▶ [Problem statement]
Output all entries verbatim, dropping pictures.

▶ [Data supplied]
----------

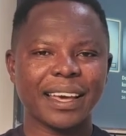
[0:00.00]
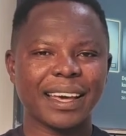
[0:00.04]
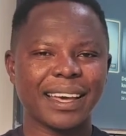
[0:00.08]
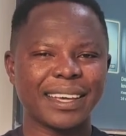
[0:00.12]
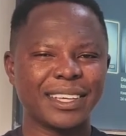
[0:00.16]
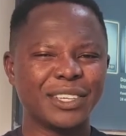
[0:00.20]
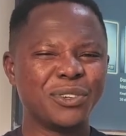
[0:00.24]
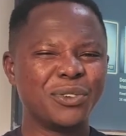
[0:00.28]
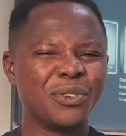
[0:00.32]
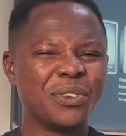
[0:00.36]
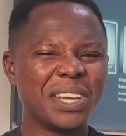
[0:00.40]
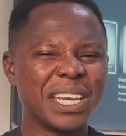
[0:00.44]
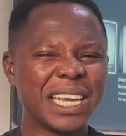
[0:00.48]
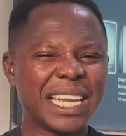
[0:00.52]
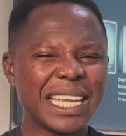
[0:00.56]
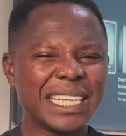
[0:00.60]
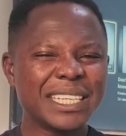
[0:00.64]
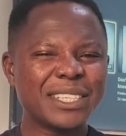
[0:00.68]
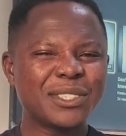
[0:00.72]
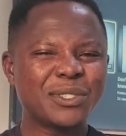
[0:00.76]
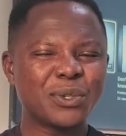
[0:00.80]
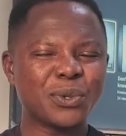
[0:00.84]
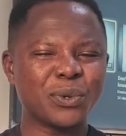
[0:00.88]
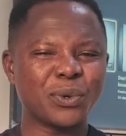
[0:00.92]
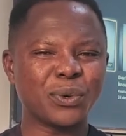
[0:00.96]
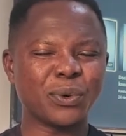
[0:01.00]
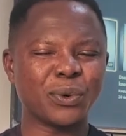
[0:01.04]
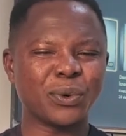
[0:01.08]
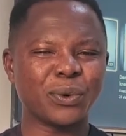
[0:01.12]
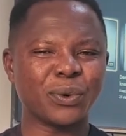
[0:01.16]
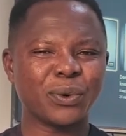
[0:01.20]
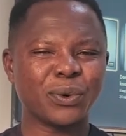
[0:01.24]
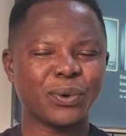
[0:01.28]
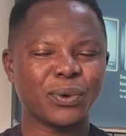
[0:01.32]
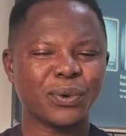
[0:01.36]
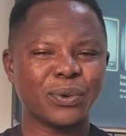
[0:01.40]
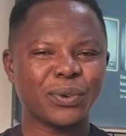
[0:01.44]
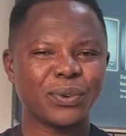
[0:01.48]
You need to
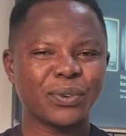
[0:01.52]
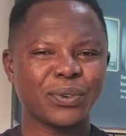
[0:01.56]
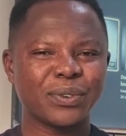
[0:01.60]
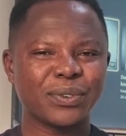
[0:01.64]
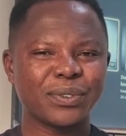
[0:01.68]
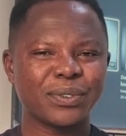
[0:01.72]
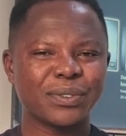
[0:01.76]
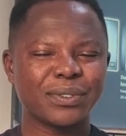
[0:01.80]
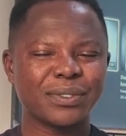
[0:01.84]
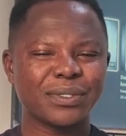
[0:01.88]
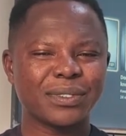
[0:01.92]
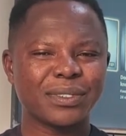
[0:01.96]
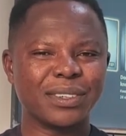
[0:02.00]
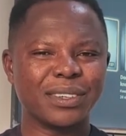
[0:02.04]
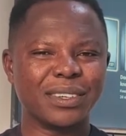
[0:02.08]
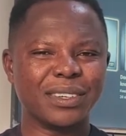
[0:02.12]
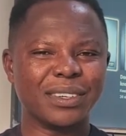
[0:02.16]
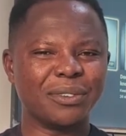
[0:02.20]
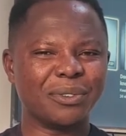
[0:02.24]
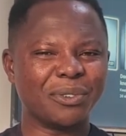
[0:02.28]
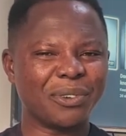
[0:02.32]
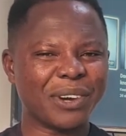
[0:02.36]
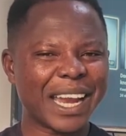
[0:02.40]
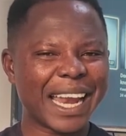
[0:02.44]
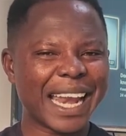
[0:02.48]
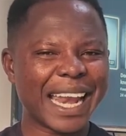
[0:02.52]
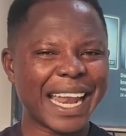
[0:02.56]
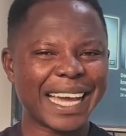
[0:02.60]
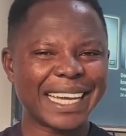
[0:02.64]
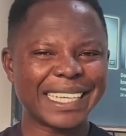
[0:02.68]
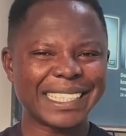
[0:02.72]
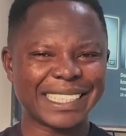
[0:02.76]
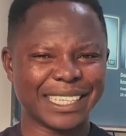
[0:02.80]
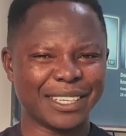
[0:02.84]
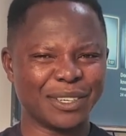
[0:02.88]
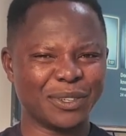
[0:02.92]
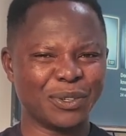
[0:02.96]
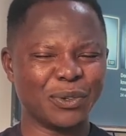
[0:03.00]

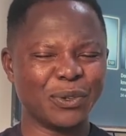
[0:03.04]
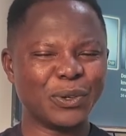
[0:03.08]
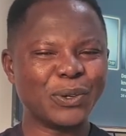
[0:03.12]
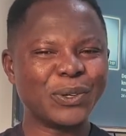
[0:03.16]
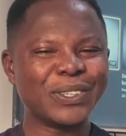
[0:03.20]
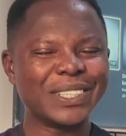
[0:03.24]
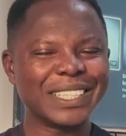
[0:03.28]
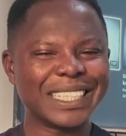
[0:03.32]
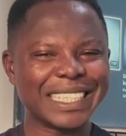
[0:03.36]
realize and know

----------

▶ [Task solution]
[0:00.00]
[0:00.04]
[0:00.08]
[0:00.12]
[0:00.16]
[0:00.20]
[0:00.24]
[0:00.28]
[0:00.32]
[0:00.36]
[0:00.40]
[0:00.44]
[0:00.48]
[0:00.52]
[0:00.56]
[0:00.60]
[0:00.64]
[0:00.68]
[0:00.72]
[0:00.76]
[0:00.80]
[0:00.84]
[0:00.88]
[0:00.92]
[0:00.96]
[0:01.00]
[0:01.04]
[0:01.08]
[0:01.12]
[0:01.16]
[0:01.20]
[0:01.24]
[0:01.28]
[0:01.32]
[0:01.36]
[0:01.40]
[0:01.44]
[0:01.48]
You need to
[0:01.52]
[0:01.56]
[0:01.60]
[0:01.64]
[0:01.68]
[0:01.72]
[0:01.76]
[0:01.80]
[0:01.84]
[0:01.88]
[0:01.92]
[0:01.96]
[0:02.00]
[0:02.04]
[0:02.08]
[0:02.12]
[0:02.16]
[0:02.20]
[0:02.24]
[0:02.28]
[0:02.32]
[0:02.36]
[0:02.40]
[0:02.44]
[0:02.48]
[0:02.52]
[0:02.56]
[0:02.60]
[0:02.64]
[0:02.68]
[0:02.72]
[0:02.76]
[0:02.80]
[0:02.84]
[0:02.88]
[0:02.92]
[0:02.96]
[0:03.00]

[0:03.04]
[0:03.08]
[0:03.12]
[0:03.16]
[0:03.20]
[0:03.24]
[0:03.28]
[0:03.32]
[0:03.36]
realize and know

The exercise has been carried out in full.